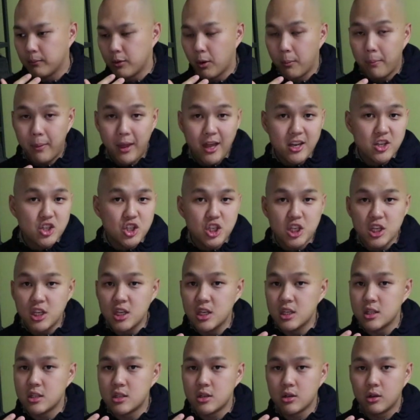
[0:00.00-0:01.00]
your bed
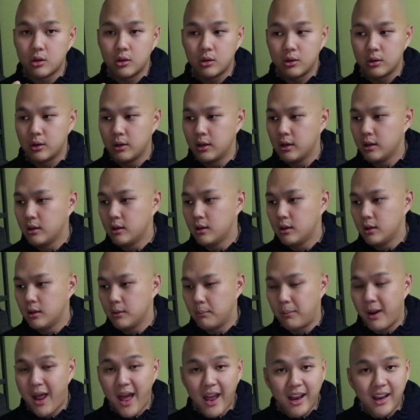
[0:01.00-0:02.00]
sheets, your
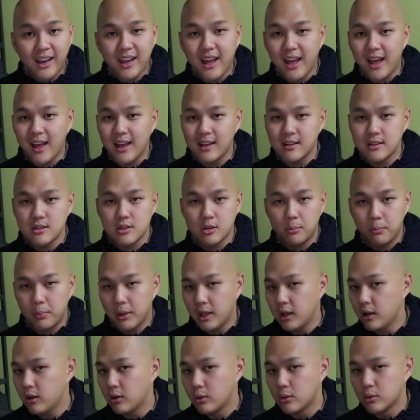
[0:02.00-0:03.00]
blankets, your
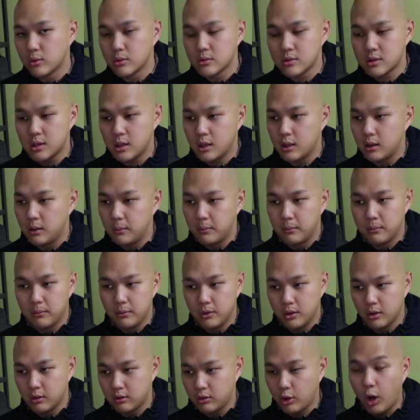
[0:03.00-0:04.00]
pillows,
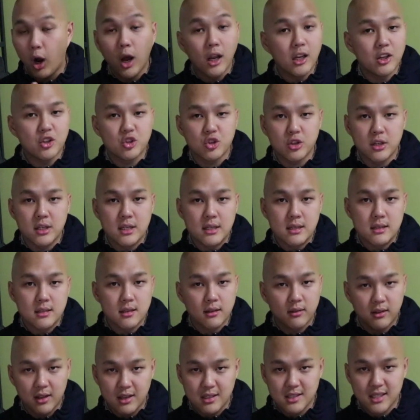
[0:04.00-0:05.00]
your toiletries
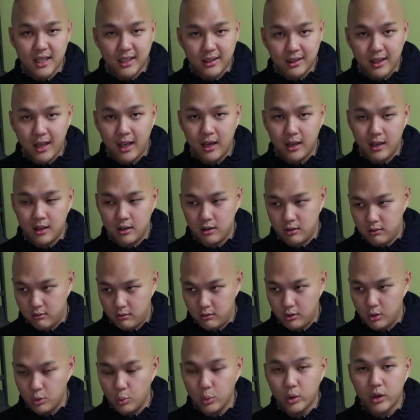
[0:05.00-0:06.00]
and things like that that
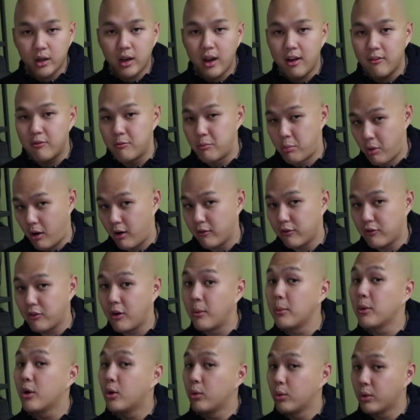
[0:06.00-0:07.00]
you wouldn't have brought
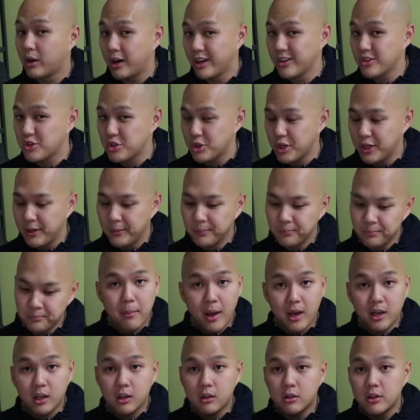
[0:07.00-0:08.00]
from your own country.
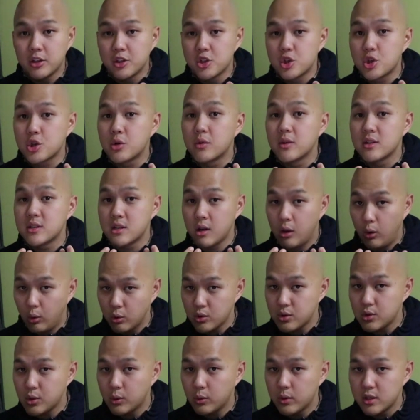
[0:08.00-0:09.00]
Medical insurance
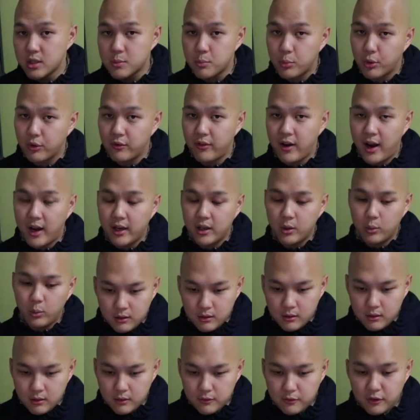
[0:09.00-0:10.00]
also is provided.
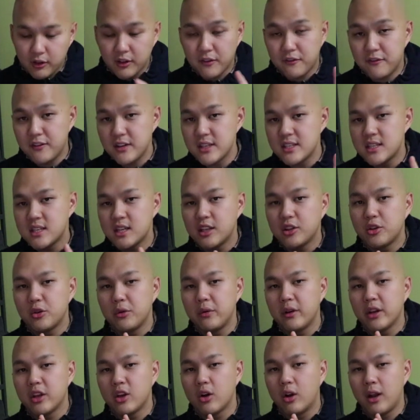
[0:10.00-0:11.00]
For the first year
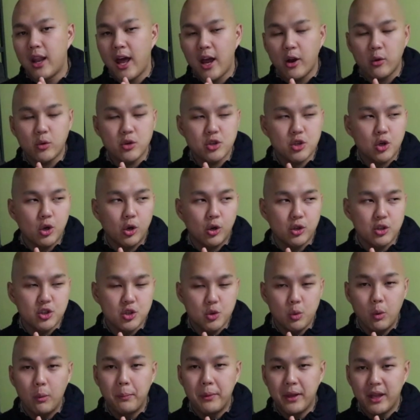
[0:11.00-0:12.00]
during your language course,
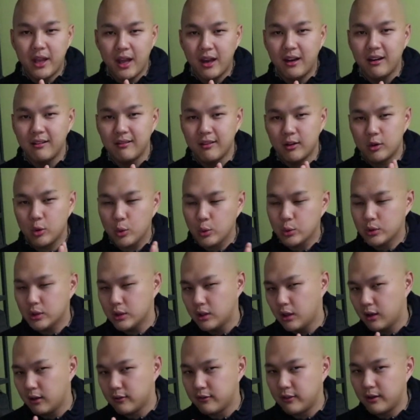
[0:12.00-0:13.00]
you will be getting the
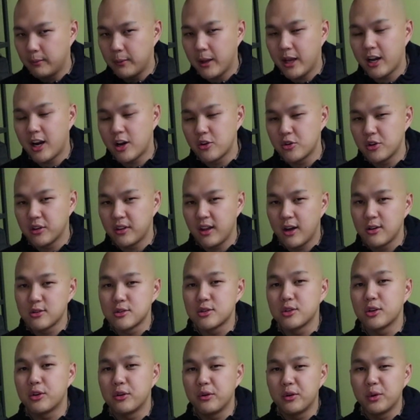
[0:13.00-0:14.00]
total of
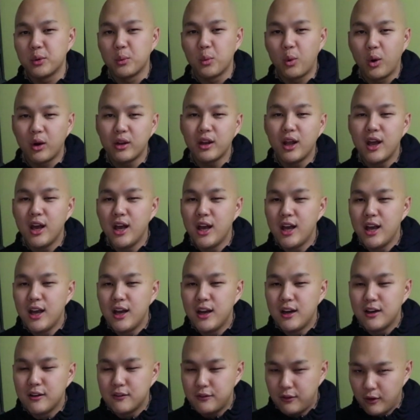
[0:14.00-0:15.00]
800,000 Korean won
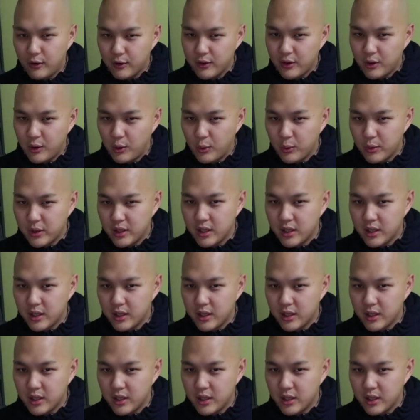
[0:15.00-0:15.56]
for the whole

──────

◆ TASK
Give the entries above again word for word, without the pictures.

◆ WRITTEN ANSWER
[0:00.00-0:01.00]
your bed
[0:01.00-0:02.00]
sheets, your
[0:02.00-0:03.00]
blankets, your
[0:03.00-0:04.00]
pillows,
[0:04.00-0:05.00]
your toiletries
[0:05.00-0:06.00]
and things like that that
[0:06.00-0:07.00]
you wouldn't have brought
[0:07.00-0:08.00]
from your own country.
[0:08.00-0:09.00]
Medical insurance
[0:09.00-0:10.00]
also is provided.
[0:10.00-0:11.00]
For the first year
[0:11.00-0:12.00]
during your language course,
[0:12.00-0:13.00]
you will be getting the
[0:13.00-0:14.00]
total of
[0:14.00-0:15.00]
800,000 Korean won
[0:15.00-0:15.56]
for the whole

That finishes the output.